I am creating a task that is supposed to look similar to Instagram (scroll-and-click on images). I have attached the basic script of my task, but I have several issues/questions that I have not yet been able to figure out (I am still learning Inquisit, slowly!). In the script, the first section is the current basic task code; there is also code at the bottom under "Tests" that shows a few of the many different things I've tried. I guess some of my questions are about general functionality (i.e., can Inquisit do this and how?), whereas some of the others are about how to write some particular line of code.
A description of the task and questions are outlined below. We are using Inquisit 5 Web.
If anyone can help me, I would sincerely appreciate it!!
Thank you in advance!!!
In this task, participants will scroll through what looks similar to an Instagram feed. They will view 16 instagram-type images and they can "like" an image by clicking on the heart underneath it, "share" an image by clicking on the arrow underneath it, or they can "keep scrolling" to the next image. Participants need to be able to like, share, AND scroll for any given image, should they choose to do so, so I essentially need to allow multiple responses for the trial.
Below are my outstanding questions/issues based on what the absolutely ideal version of this task would look like (I understand all of this might not be possible):
1. Participants should be able to like and/or share (or neither, they can just keep scrolling) any given image and I would need to record that information. For TRAVCOMBO01, for example, if a participant likes the image before scrolling, I need to record that they liked it but did not share it, or if a participant likes AND shares an image before scrolling, I need to record that they did both of those things.
*My issue here is with how to record more than one response per trial. I have been trying to work this out after reading a few other threads (e.g., https://www.millisecond.com/forums/Topic16749.aspx#16752),
and I gather I need to use some isvalidresponse logic, but I can't seem to translate some of those examples to my script.
2. When a participant likes or shares an image by clicking on the heart or arrow buttons, I would like the selected button to be colored in so the participant knows if they liked, shared, or did both for that image.
*Can I do this with some kind of branching logic using two versions of the image, one where the heart/arrow is colored in and one where it is not? Or is there a way I can simply make a colored heart image appear on screen when they click that heart-shaped "like" button?
3. Participants will be instructed to like and share roughly half of the images. They need to "like" 7-9 of them and "share" 7-9 of them. If they provide like or share responses to fewer than 7 or more than 9 of the images, they need to repeat the task.

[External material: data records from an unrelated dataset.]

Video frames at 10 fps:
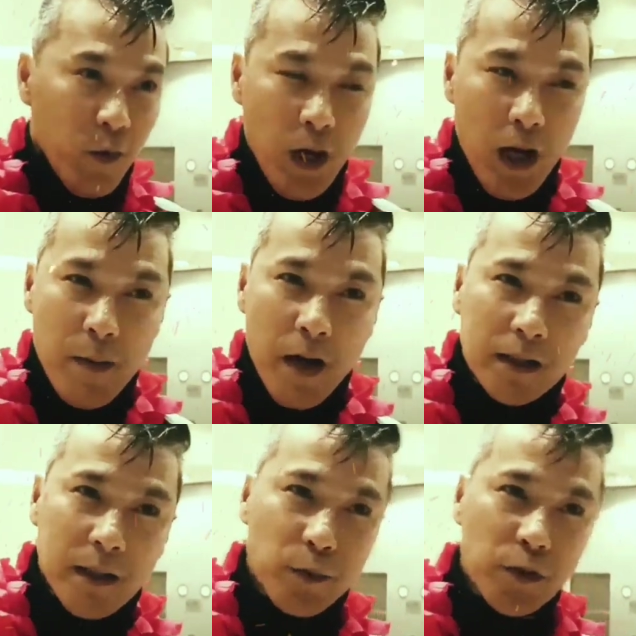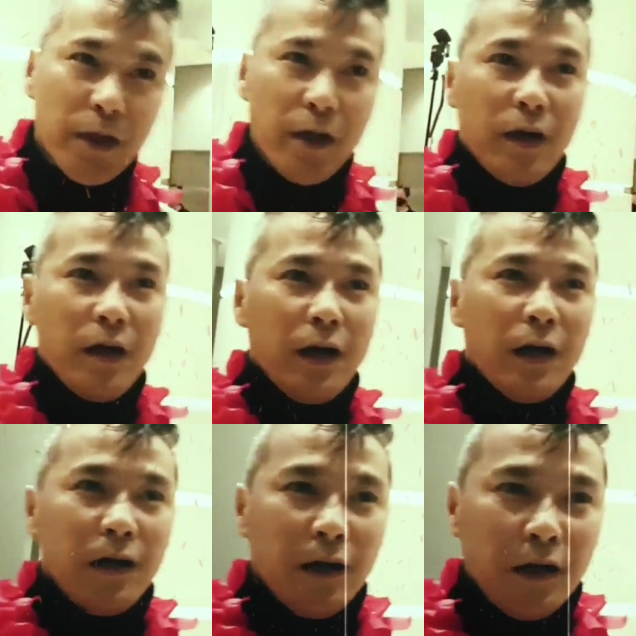wala namang katapusan yung
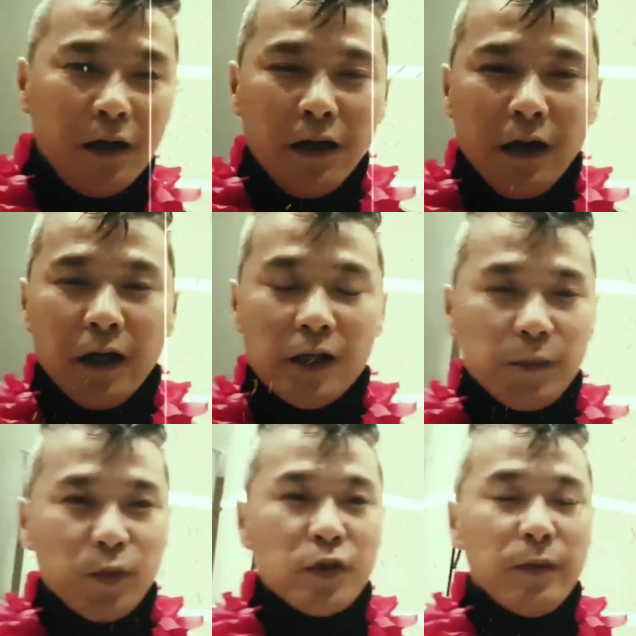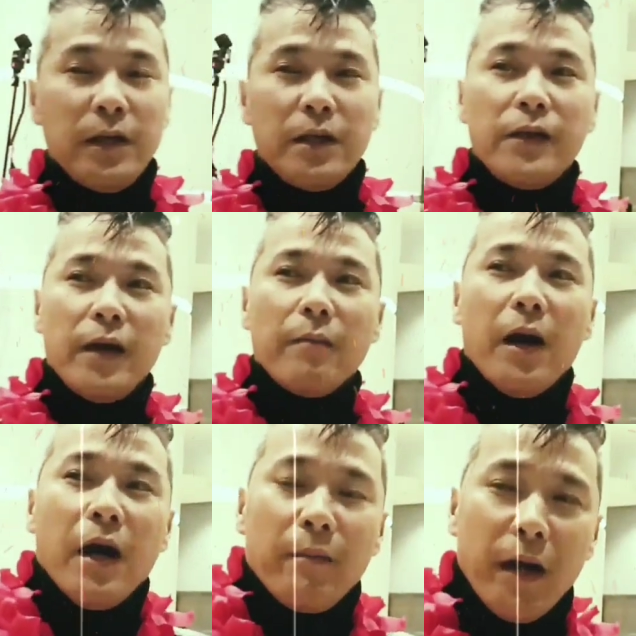uh, responsibilidad ng
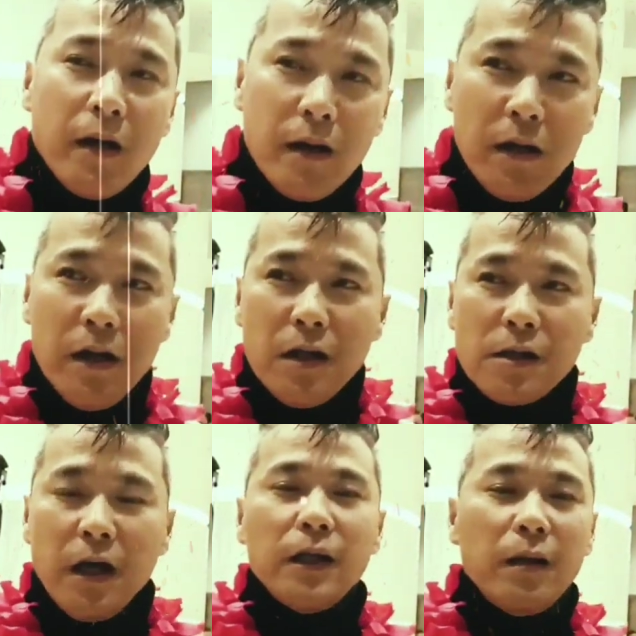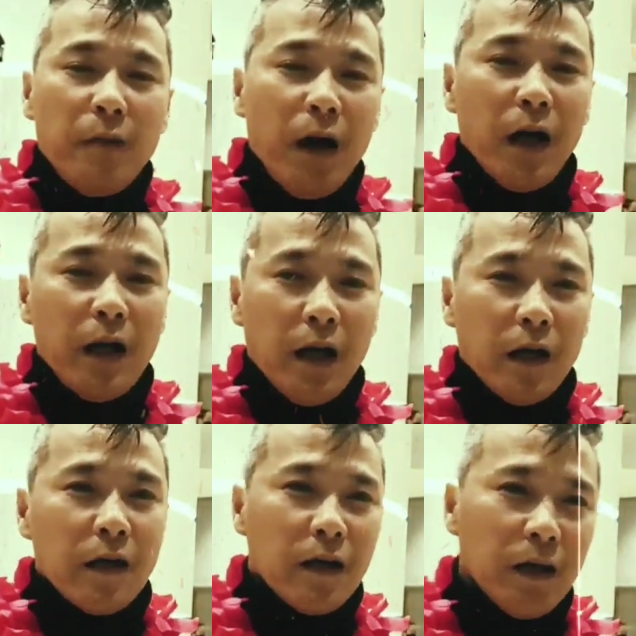mga ama sa kanilang mga anak.
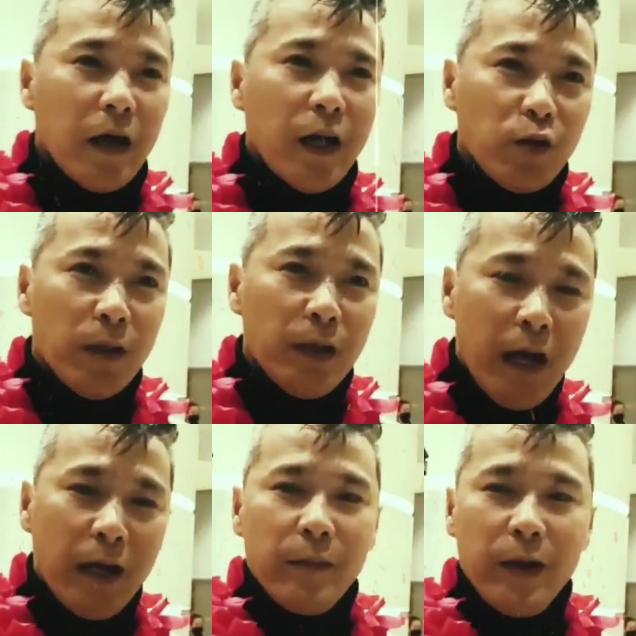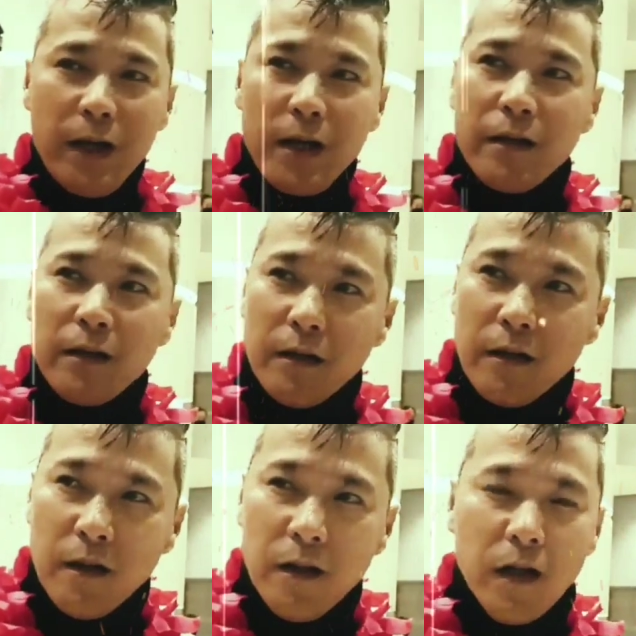Kahit tumandaan yung mga yan,
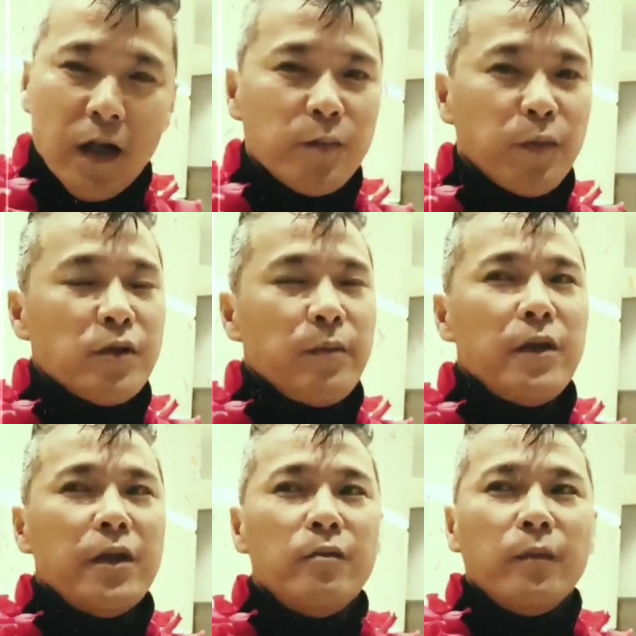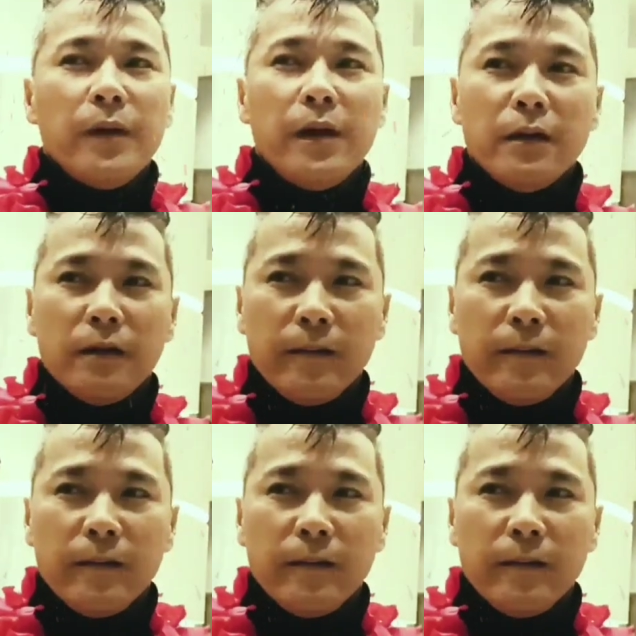responsibilidad mo pa yan.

*My question here is if someone can help me set up this logic in the script, which I think will require some form of branching that looks something like this: / branch=[if (trial.mytrial.count < 7 or > 9) trial.mytrial] (but I am not sure if that is the correct way to write those counts.
4. Additional Issue/Question: This is not exactly related to the questions above, but I am throwing it in here since I am asking these other questions anyway. It also might be useful for us if participants were be able to scroll back and forth between the images and like/unlike or share/unshare them (perhaps this is not be possible, but I do not really know).
*My question here would be, given these desired features, would a surveypage be better than a trial for scrolling back and forth and for unselecting previously selected response options? I know there is a scrolling function for survey pages and with response buttons or images as response buttons, perhaps participants would be able to "uncheck" any responses they already gave.